В первый день я испытывал радость и волнение. Нас, мужчин и женщин, выстроили на мощеном кирпичом дворике перед клубом, чтобы разбить на группы, - кто же знал, что на клуб мы смотрим в последний раз? Пока мы ждали, я разглядывал женщин: в домашних шлепанцах и просторных гавайских халатах большинство из них казались подавленными, но была среди них одна изумительная, рыжая, ее голова была дерзко поднята; сережки были похожи на люстры, и в них отражались золотые нити ее парчового балахона. Она тряхнула головой. Я успел взглянуть ей в глаза. В следующее мгновение она исчезла. Сначала ушли женщины, а потом и мы. Нас повели строем вниз с горы, - прощай, клуб, прощай, жизнь. Трава под ногами сменилась каменистым песком, а мы все шли и не останавливались до самого классификационного ангара. Кругом была проклятая пустыня. Кругом не было ничего, кроме нескольких сараев и навесов. Я вспотел и устал. Я сказал:
- Да-а.
Найджел ответил:
- Никто не говорил, что будет легко.
Я рассмотрел его. Толстый, но куда ему до меня.

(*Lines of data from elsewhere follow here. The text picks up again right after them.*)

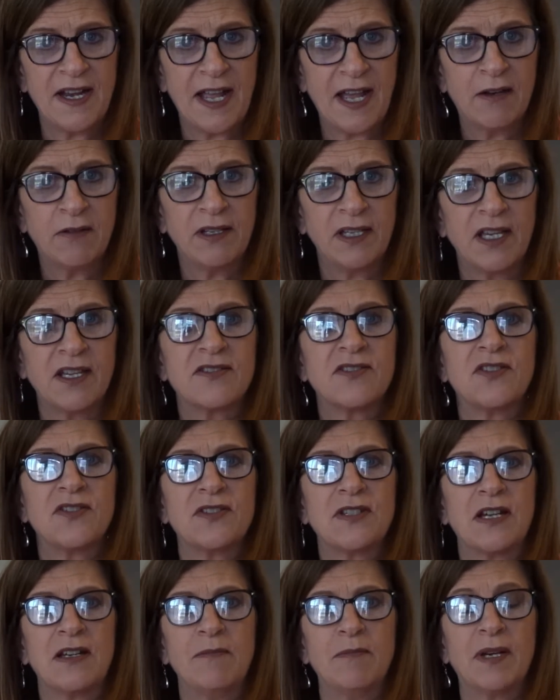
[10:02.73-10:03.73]
how he gets his
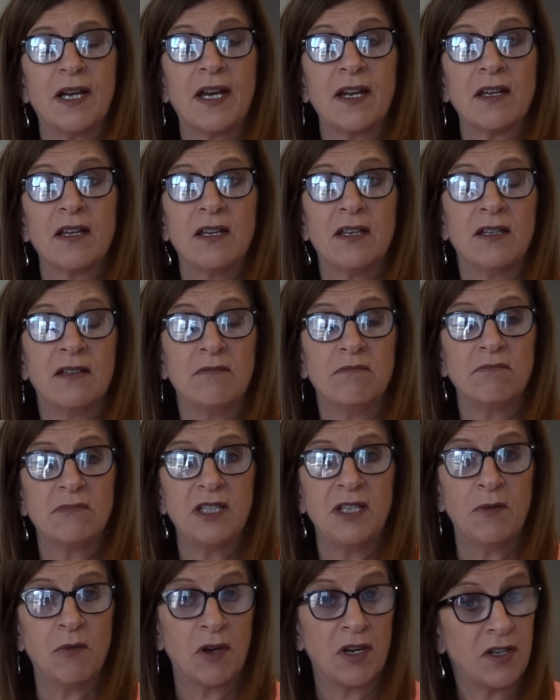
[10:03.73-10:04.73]
time back, and
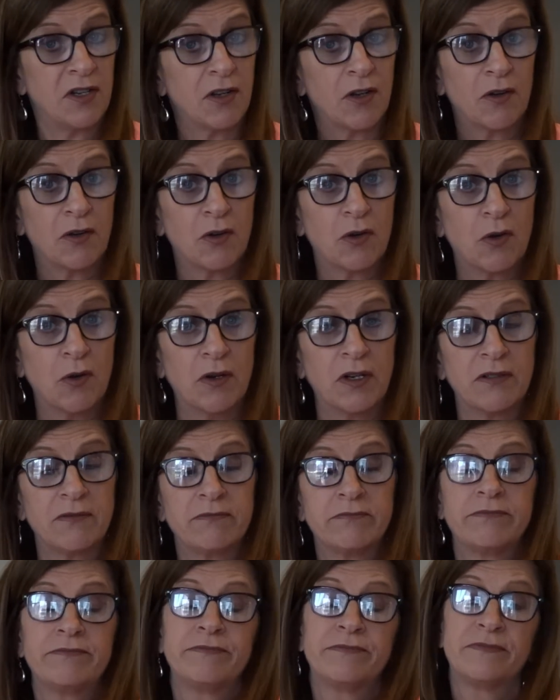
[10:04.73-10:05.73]
he wanted to go to court.
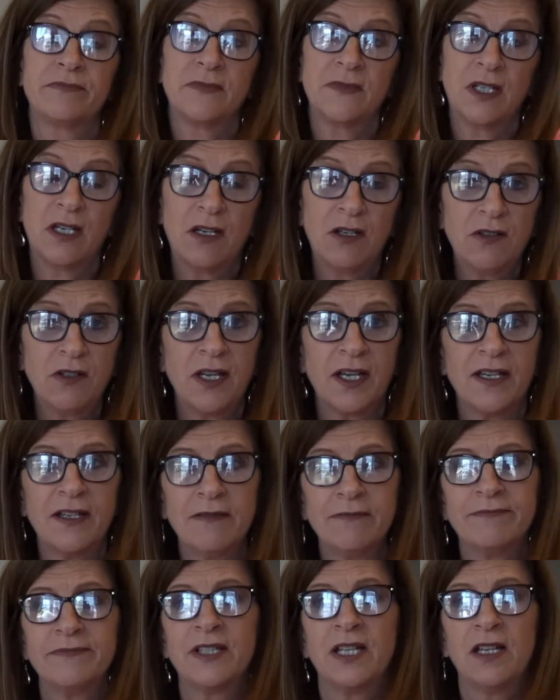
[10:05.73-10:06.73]
Okay.
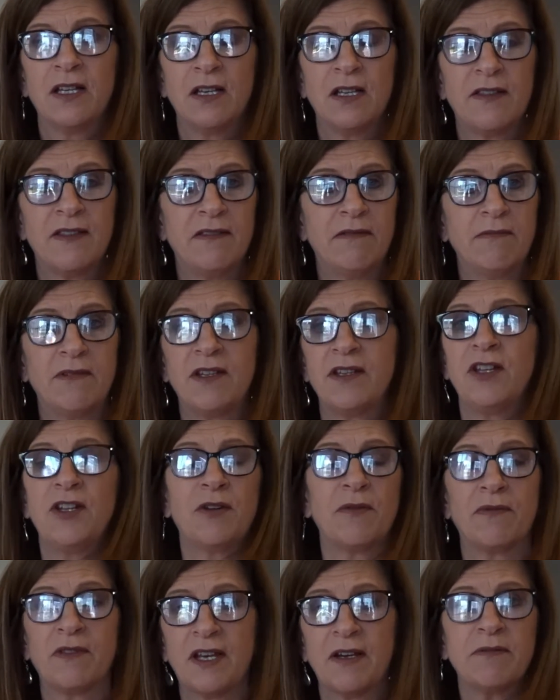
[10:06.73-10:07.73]

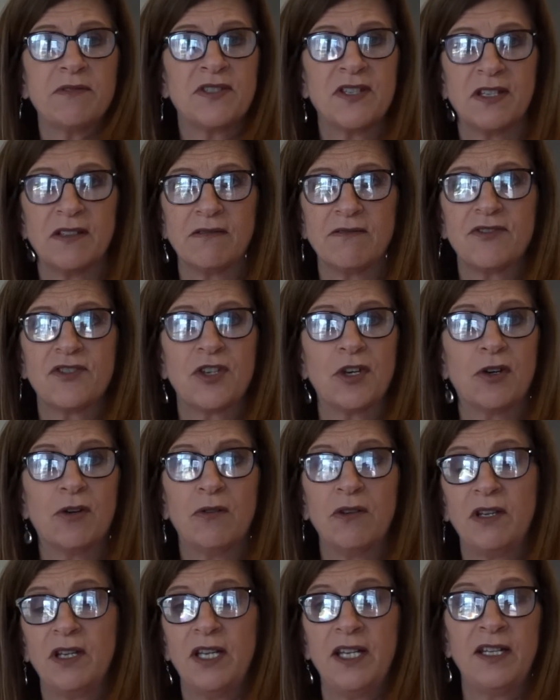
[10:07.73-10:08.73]
that was it.
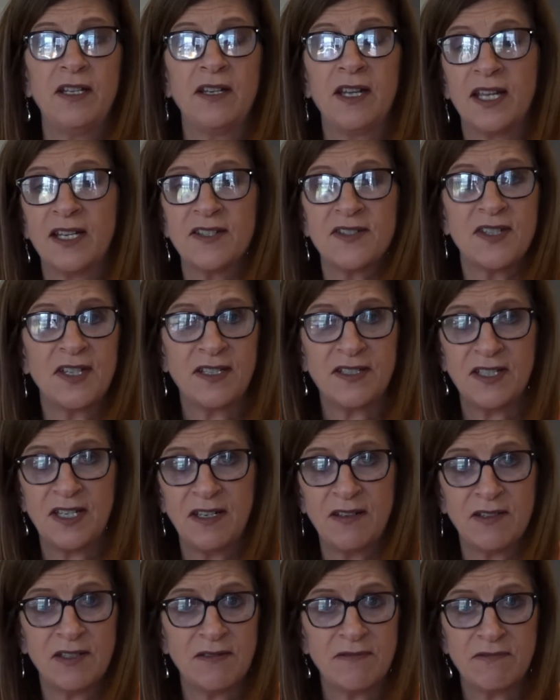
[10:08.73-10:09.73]
So he didn't get his
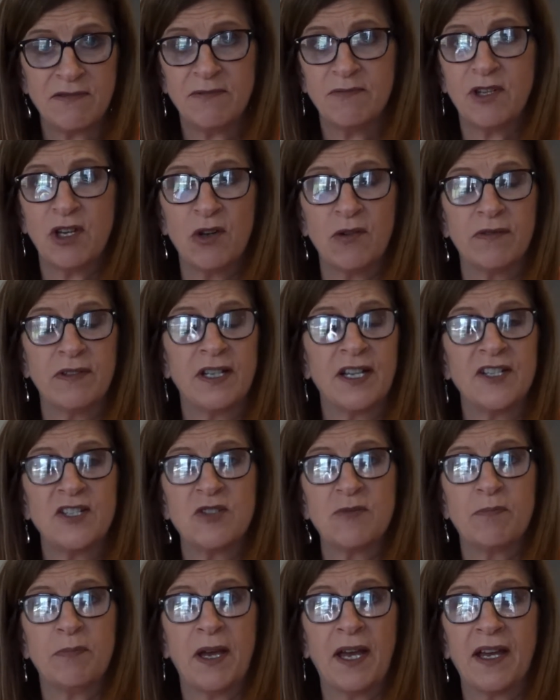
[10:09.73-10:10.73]
18
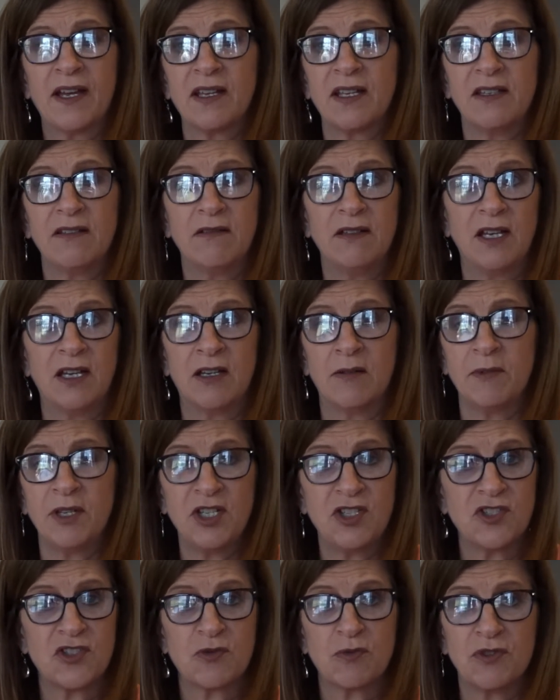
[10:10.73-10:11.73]
overnights back.
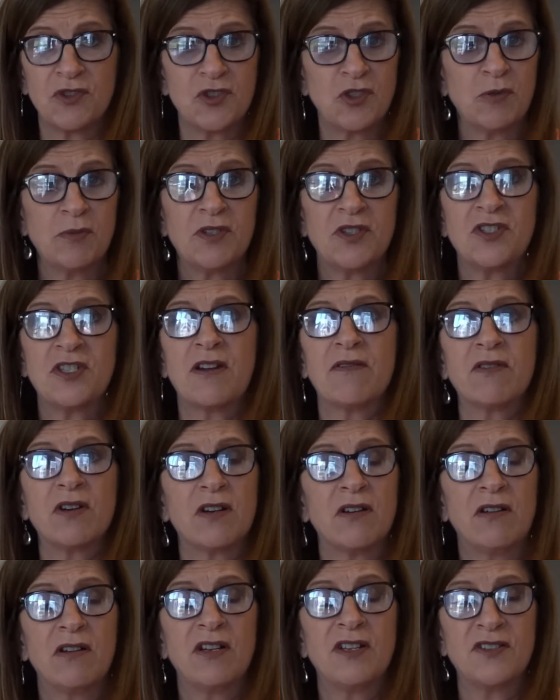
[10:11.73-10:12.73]
He just resumed
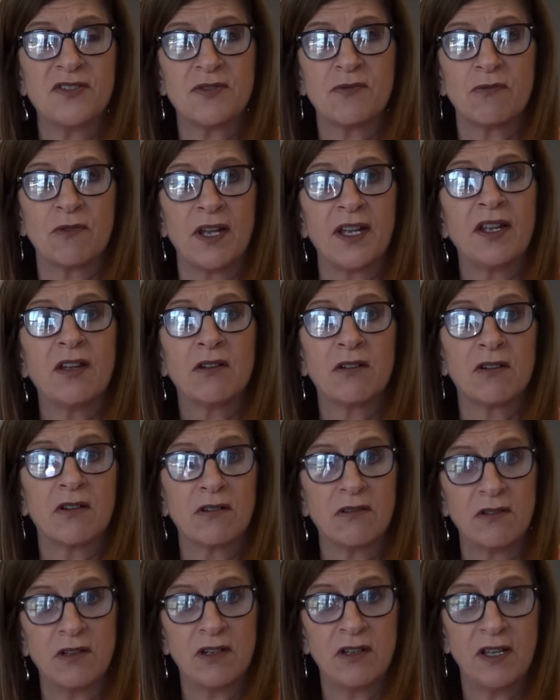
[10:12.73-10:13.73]
his
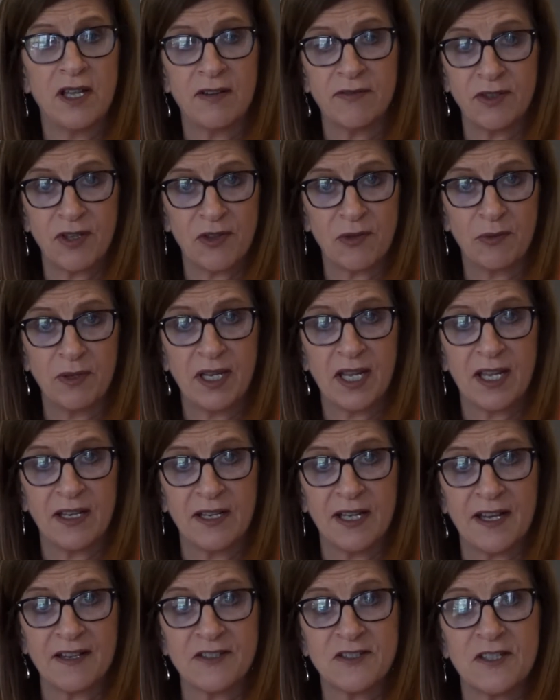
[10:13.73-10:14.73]
regular every other
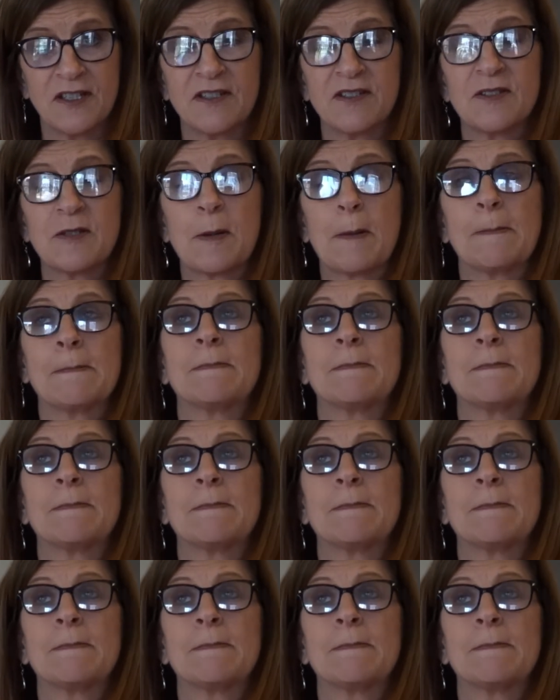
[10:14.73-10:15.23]
weekend access.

- Я все-таки не понимаю, что ты тут делаешь.
Он не собирался мне рассказывать. Схватил себя за жировые складки на талии, и на лице его появилось деланое отвращение.

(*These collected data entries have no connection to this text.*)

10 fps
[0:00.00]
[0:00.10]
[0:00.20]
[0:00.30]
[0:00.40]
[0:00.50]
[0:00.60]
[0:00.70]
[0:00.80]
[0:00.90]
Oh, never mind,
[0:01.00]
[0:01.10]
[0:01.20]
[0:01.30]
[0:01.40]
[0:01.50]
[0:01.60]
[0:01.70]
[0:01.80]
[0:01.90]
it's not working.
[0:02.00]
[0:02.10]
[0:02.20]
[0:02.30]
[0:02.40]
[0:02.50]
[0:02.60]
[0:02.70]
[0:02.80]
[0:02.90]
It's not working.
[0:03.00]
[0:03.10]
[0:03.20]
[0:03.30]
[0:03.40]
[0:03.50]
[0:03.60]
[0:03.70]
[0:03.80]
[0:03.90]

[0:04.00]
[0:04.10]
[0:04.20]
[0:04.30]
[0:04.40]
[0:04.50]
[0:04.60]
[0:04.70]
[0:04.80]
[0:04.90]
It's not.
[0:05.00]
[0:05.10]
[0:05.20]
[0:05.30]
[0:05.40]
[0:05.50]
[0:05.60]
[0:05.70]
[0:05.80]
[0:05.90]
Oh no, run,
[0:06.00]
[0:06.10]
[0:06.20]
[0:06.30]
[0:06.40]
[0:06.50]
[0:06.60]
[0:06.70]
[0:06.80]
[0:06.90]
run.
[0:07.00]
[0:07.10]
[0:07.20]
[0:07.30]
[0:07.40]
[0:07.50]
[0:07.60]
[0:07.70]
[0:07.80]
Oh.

- Для того чтобы добиться желаемого, нужно прилагать усилия.
"Фи, - думал я, когда мужчина передо мной вперевалочку заковылял в бокс, где ждали врачи-инструкторы. - Я никогда не позволю себе опуститься до такой степени". Но это самообман.
Итак, нас тогда разделили, мужчин и женщин, после чего и те, и другие гуськом зашагали в приготовленный для них ад.